[Dataset entries]

....................

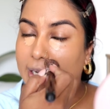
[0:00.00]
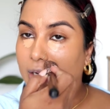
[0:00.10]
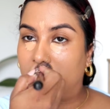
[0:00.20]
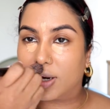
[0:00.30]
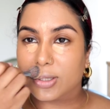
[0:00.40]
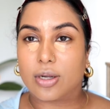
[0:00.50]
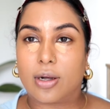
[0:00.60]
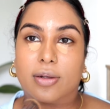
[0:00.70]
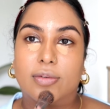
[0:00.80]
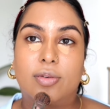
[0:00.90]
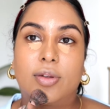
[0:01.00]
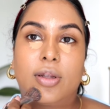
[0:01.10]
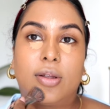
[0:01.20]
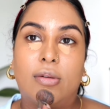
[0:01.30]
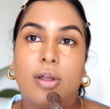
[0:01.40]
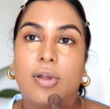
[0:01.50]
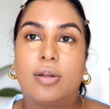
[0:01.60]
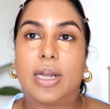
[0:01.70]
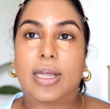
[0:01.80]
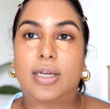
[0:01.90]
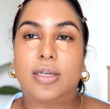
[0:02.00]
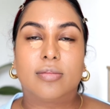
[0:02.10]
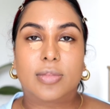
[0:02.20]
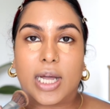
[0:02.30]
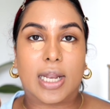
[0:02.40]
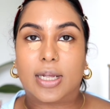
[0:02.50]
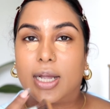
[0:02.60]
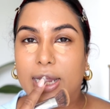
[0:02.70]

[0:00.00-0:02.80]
a lot of like color.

....................

= Task statement =
The entries above need to be repeated in full, word for word. Skip the images.

= Solution to the problem =
[0:00.00]
[0:00.10]
[0:00.20]
[0:00.30]
[0:00.40]
[0:00.50]
[0:00.60]
[0:00.70]
[0:00.80]
[0:00.90]
[0:01.00]
[0:01.10]
[0:01.20]
[0:01.30]
[0:01.40]
[0:01.50]
[0:01.60]
[0:01.70]
[0:01.80]
[0:01.90]
[0:02.00]
[0:02.10]
[0:02.20]
[0:02.30]
[0:02.40]
[0:02.50]
[0:02.60]
[0:02.70]

[0:00.00-0:02.80]
a lot of like color.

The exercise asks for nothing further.